Top of Extracted material

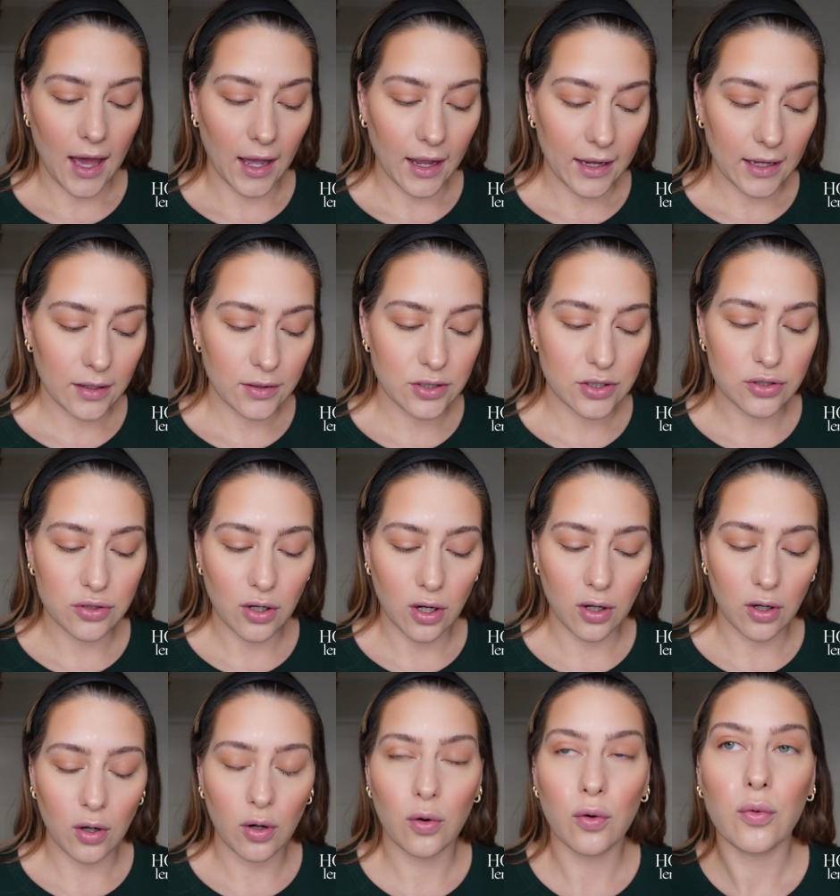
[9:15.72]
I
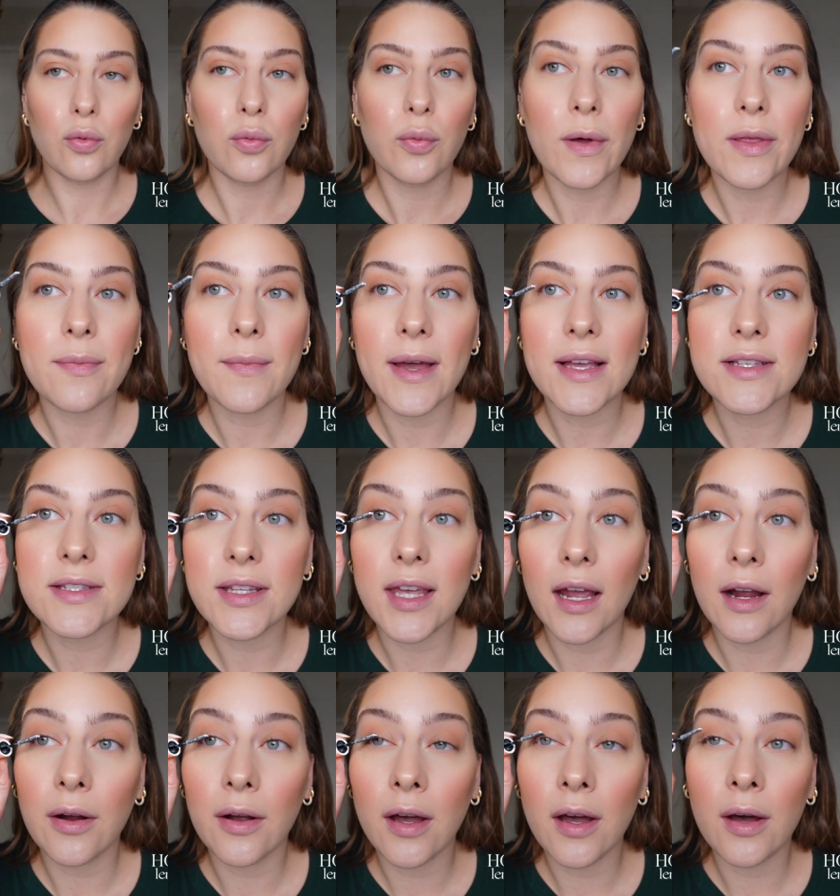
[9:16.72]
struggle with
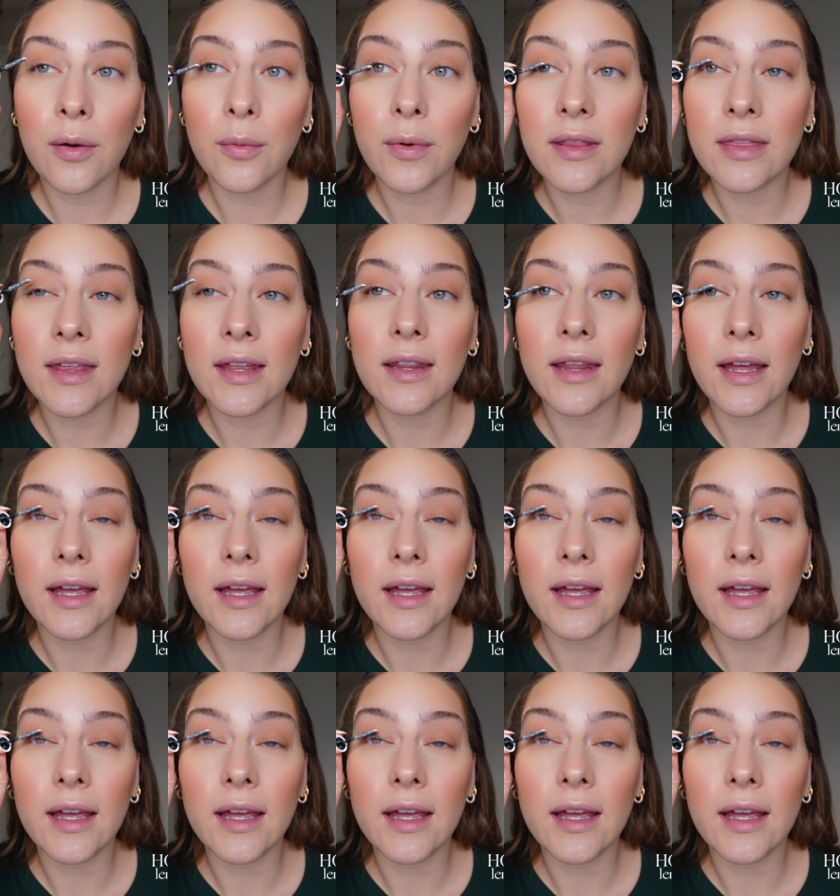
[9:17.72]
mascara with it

Bottom of Extracted material
Top of Extracted material

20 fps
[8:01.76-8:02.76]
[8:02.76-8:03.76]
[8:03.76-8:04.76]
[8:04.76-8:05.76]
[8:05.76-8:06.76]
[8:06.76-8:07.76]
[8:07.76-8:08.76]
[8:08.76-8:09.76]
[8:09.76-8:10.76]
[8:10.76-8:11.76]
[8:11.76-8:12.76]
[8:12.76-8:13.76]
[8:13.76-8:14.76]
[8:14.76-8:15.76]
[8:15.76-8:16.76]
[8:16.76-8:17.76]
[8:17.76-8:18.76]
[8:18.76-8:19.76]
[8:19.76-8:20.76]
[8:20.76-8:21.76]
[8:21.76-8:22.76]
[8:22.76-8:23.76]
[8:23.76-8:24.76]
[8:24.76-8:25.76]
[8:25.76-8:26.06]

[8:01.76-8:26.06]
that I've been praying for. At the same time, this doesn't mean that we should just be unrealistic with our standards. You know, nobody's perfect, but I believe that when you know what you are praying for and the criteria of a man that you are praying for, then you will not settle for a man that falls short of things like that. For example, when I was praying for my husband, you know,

Bottom of Extracted material

▶ **Work to complete**
Set down again, word for word, the stretch of records from the line with "[8:09.76-8:10.76]" to the line with "[8:25.76-8:26.06]", both of those lines included.

▶ **Response area**
[8:09.76-8:10.76]
[8:10.76-8:11.76]
[8:11.76-8:12.76]
[8:12.76-8:13.76]
[8:13.76-8:14.76]
[8:14.76-8:15.76]
[8:15.76-8:16.76]
[8:16.76-8:17.76]
[8:17.76-8:18.76]
[8:18.76-8:19.76]
[8:19.76-8:20.76]
[8:20.76-8:21.76]
[8:21.76-8:22.76]
[8:22.76-8:23.76]
[8:23.76-8:24.76]
[8:24.76-8:25.76]
[8:25.76-8:26.06]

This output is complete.